India House was an informal Indian nationalist organisation based in London between 1905 and 1910. Initially it was known as the Indian Home Rule Society (IHRS). This was founded by Shyamji Krishna Varma along with other notable expatriate Indians such as Madam Bhikaji Cama, S.R. Rana and Lala Lajpat Rai. Krishna Varma used his considerable financial resources to offer scholarships to Indian students in memory of leaders of the 1857 uprising on the condition that the recipients would not accept any paid post or honorary office from The Raj upon their return to India. It was one among the most prominent centres for revolutionary Indian nationalism outside India.A number of prominent Indian revolutionaries and nationalists were associated with India House, most famously Vinayak Damodar Savarkar, V.N. Chatterjee (Chatto), Lala Har Dayal, V. V. S. Aiyar, M.P.T. Acharya and Senapati Bapat.  They are known to be as the founding fathers of Indian communism and Hindu nationalism. They published an anti-colonialist newspaper, The Indian Sociologist, which the British Raj banned as "seditious". In 1909, a member of India House Madan Lal Dhingra assassinated Sir W.H. Curzon Wyllie.
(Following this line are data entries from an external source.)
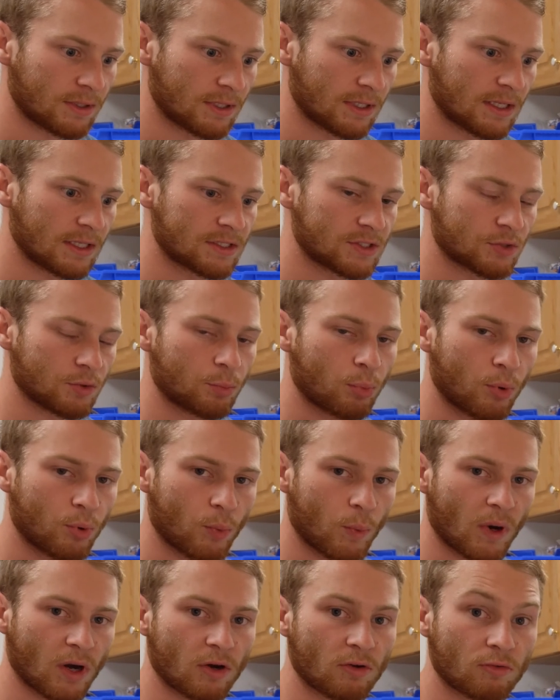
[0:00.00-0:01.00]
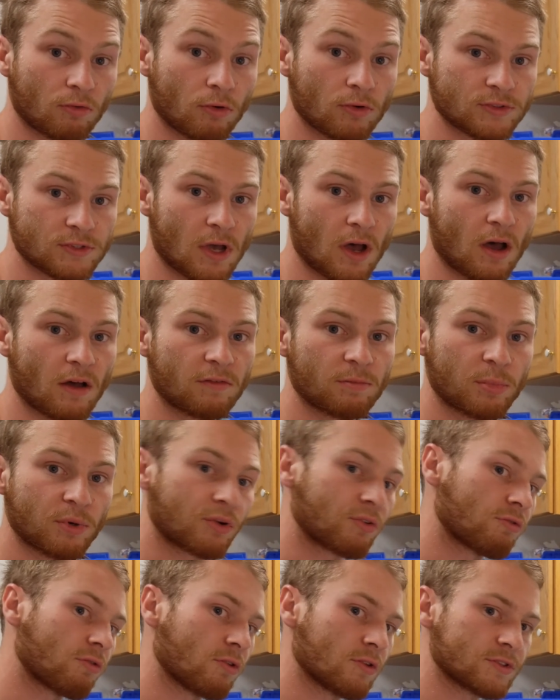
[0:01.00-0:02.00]
gets to a point where it rolls off, but
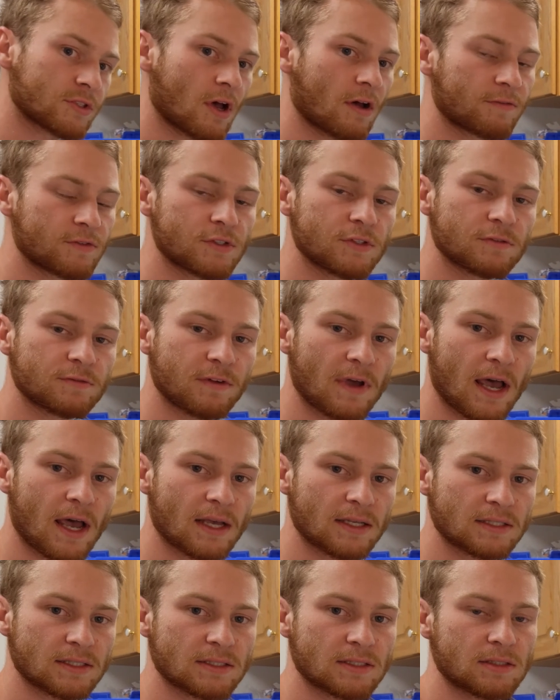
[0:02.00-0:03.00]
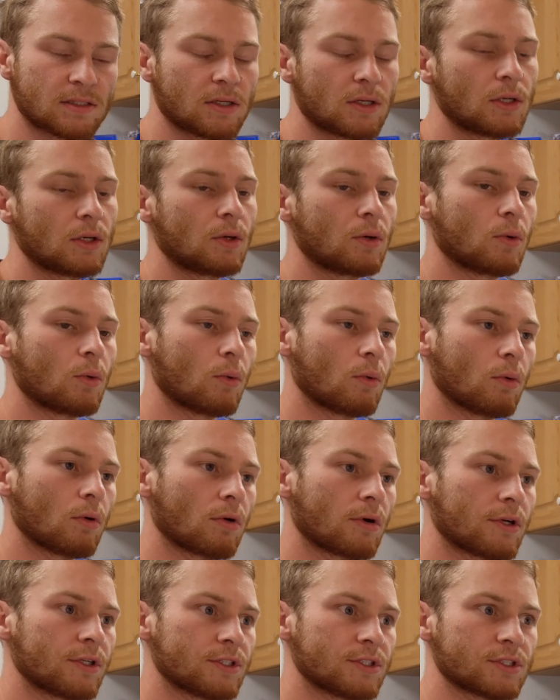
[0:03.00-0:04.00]
it rolls off too fast,
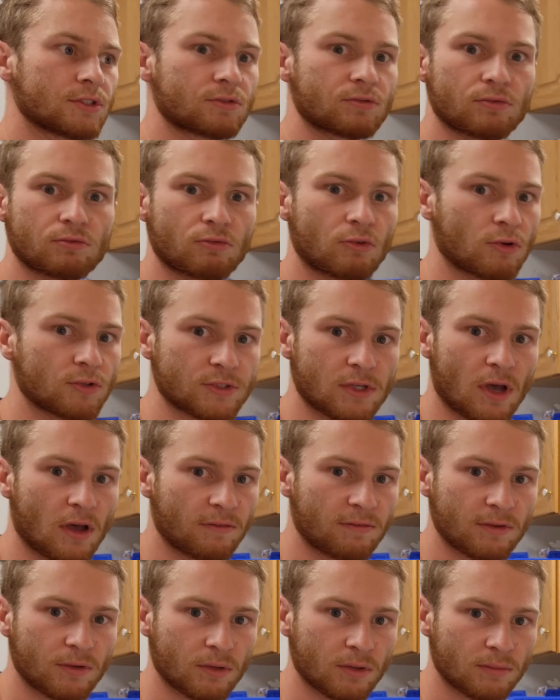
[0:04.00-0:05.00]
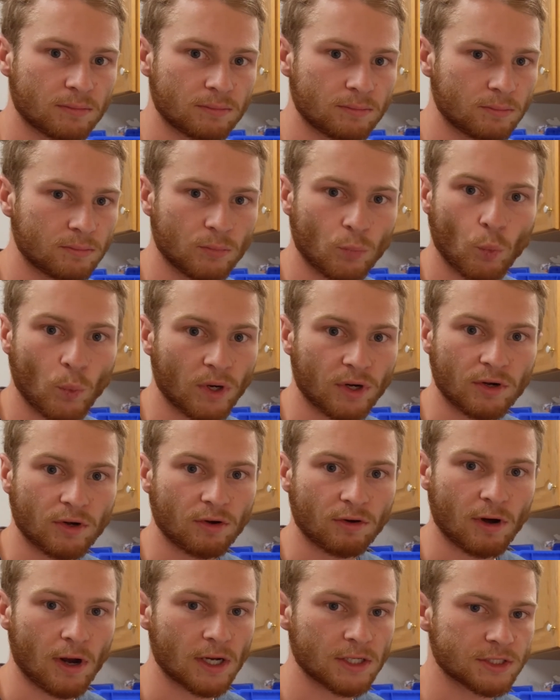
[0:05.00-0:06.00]
or it just rolls off in a weird
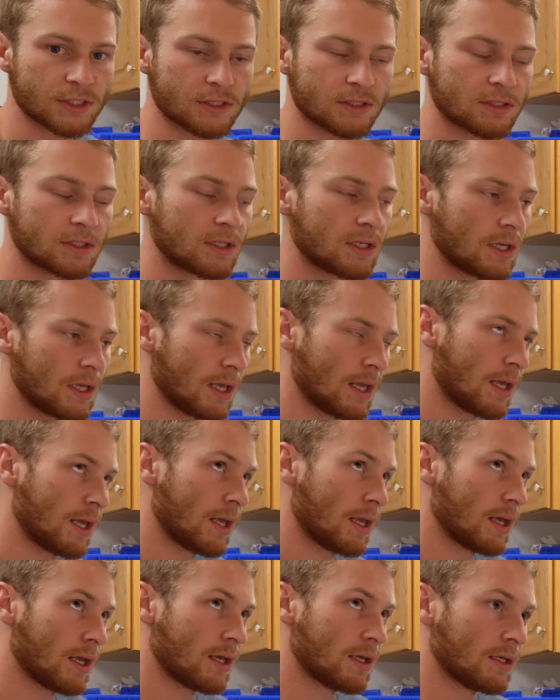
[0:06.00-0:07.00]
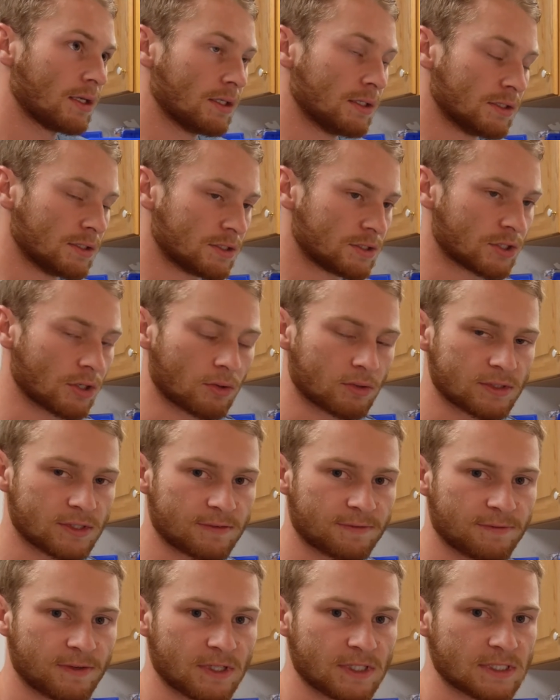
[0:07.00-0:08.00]
direction. So to
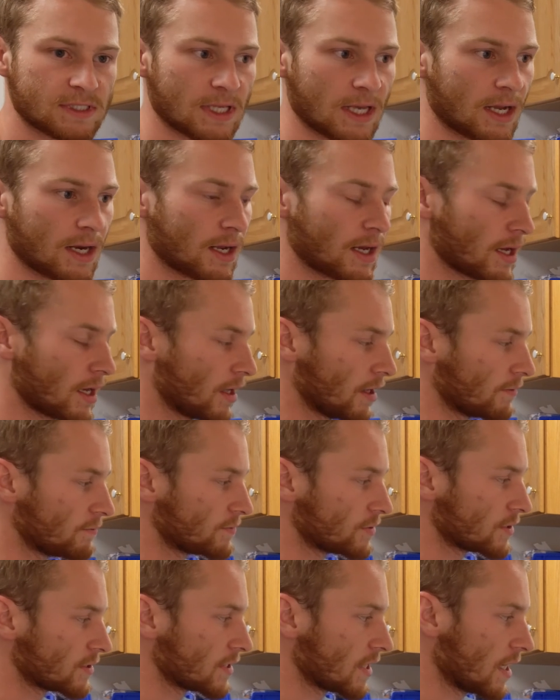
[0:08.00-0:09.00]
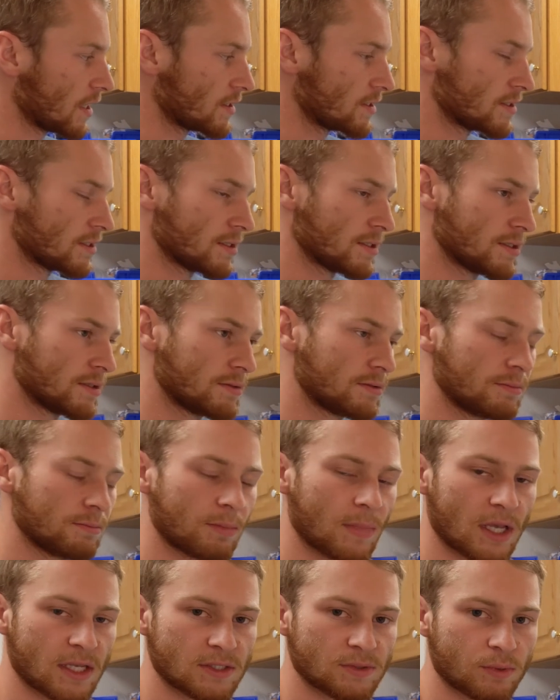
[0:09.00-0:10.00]
fix that, I've just had to
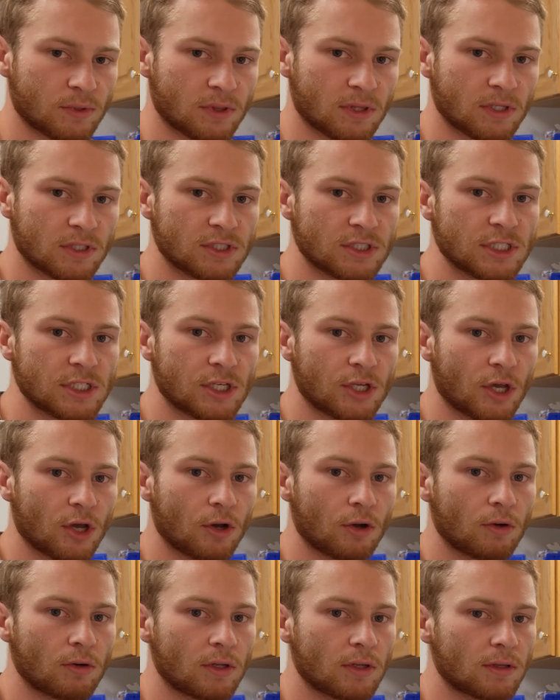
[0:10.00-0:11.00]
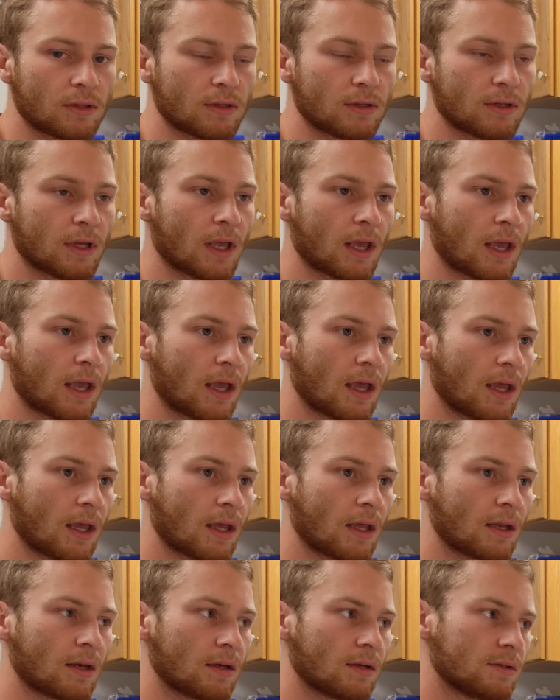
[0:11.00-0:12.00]
mess with the G-code
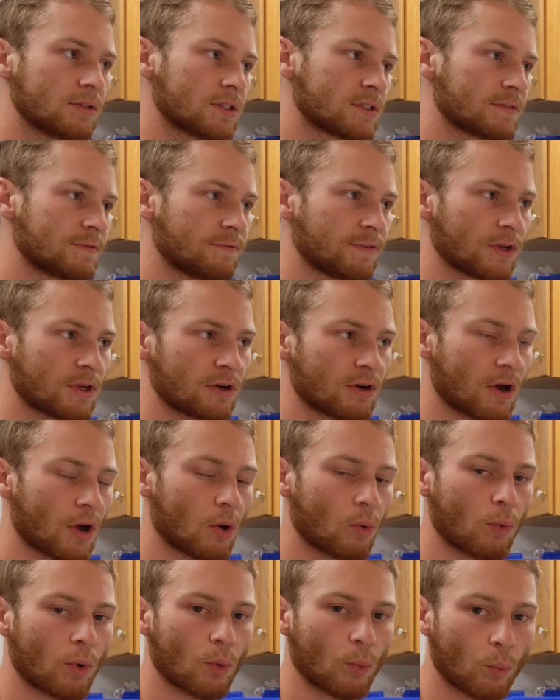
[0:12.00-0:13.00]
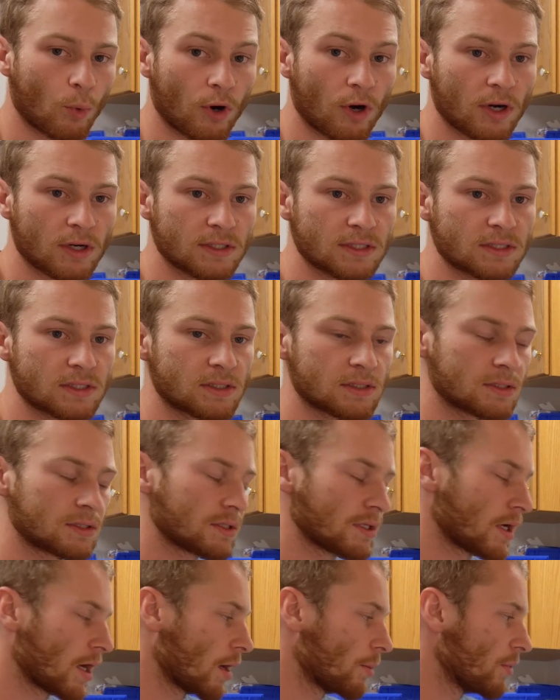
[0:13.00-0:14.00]
and just figure out what works.
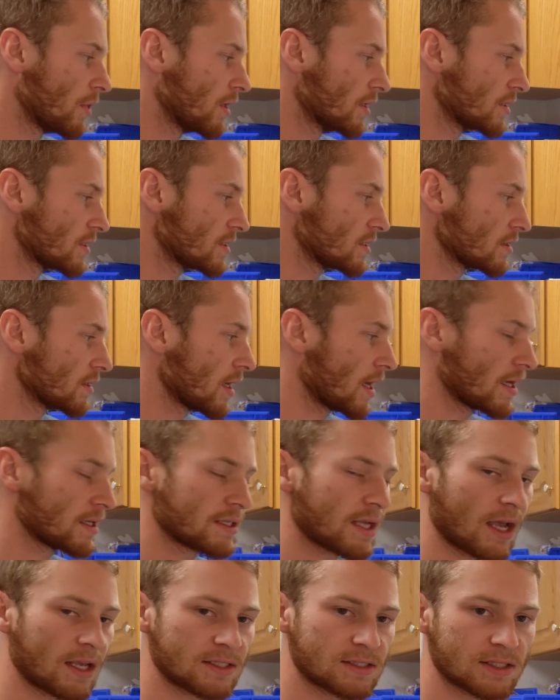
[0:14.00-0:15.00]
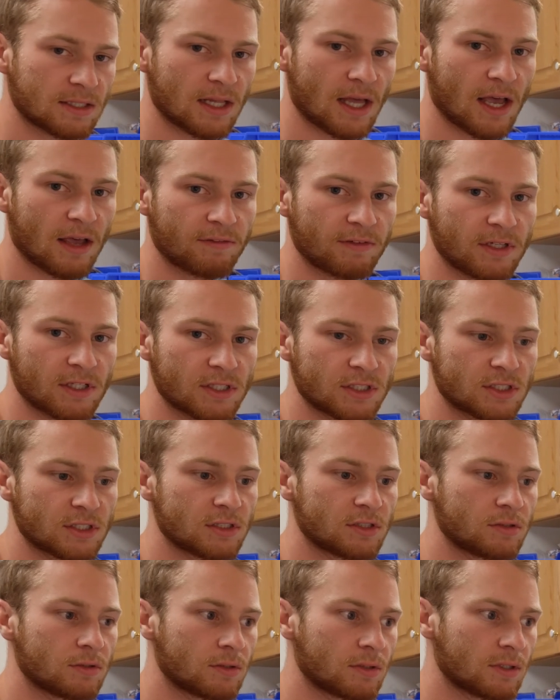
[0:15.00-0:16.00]
I mean, I still have an
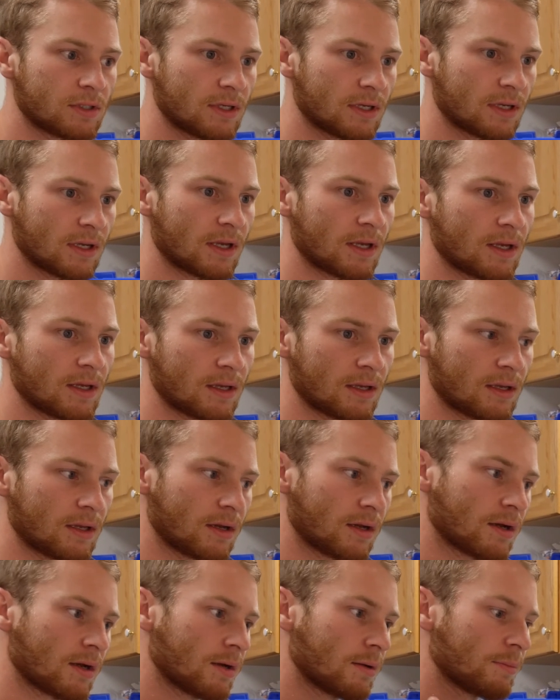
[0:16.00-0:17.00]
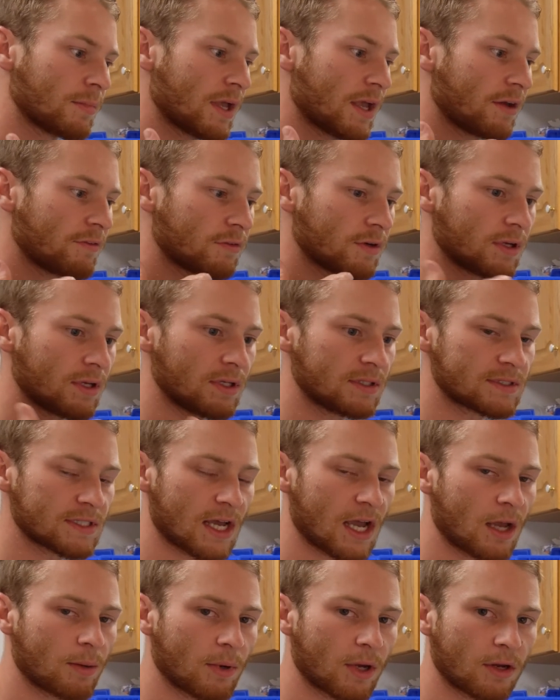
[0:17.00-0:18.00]
issue every
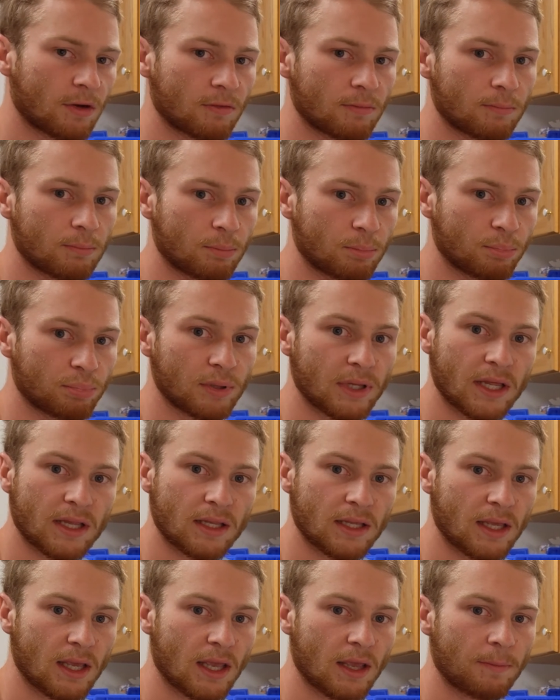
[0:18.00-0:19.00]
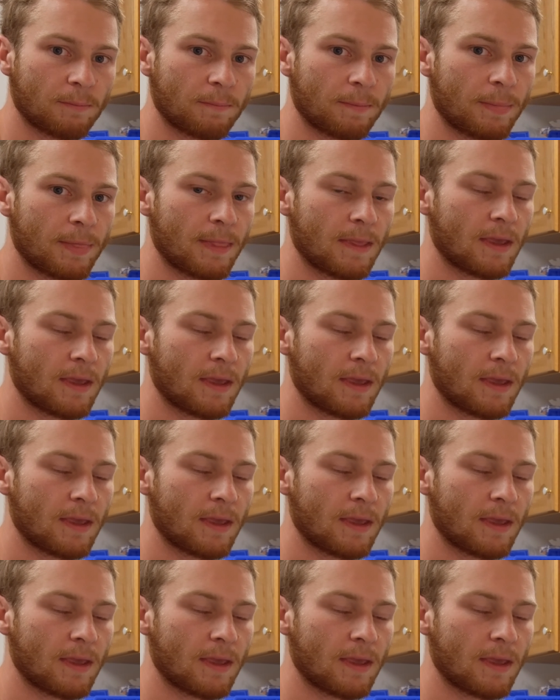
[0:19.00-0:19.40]
time I play the game.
Under the light of subsequent investigations by Scotland Yard and the Indian Political Intelligence Office, the organisation fell into decline and many of its members, including Shyamji Krishna Varma and Bhikaji Cama, left Britain for Continental Europe, where they continued their activities. Some students, including Har Dayal, moved to the United States. The network created by India House played a key part in the Hindu-German Conspiracy for nationalist revolution in India during World War I.

Paris Indian Society
The Paris Indian Society, a branch of the IHRS, was also launched in 1905 under the patronage of Madam Cama, Sardar Singh Rana and B.H. Godrej.A number of India House members who later rose to prominence—including V.N. Chatterjee, Har Dayal and Acharya and others—first encountered the IHRS through the Paris Indian Society.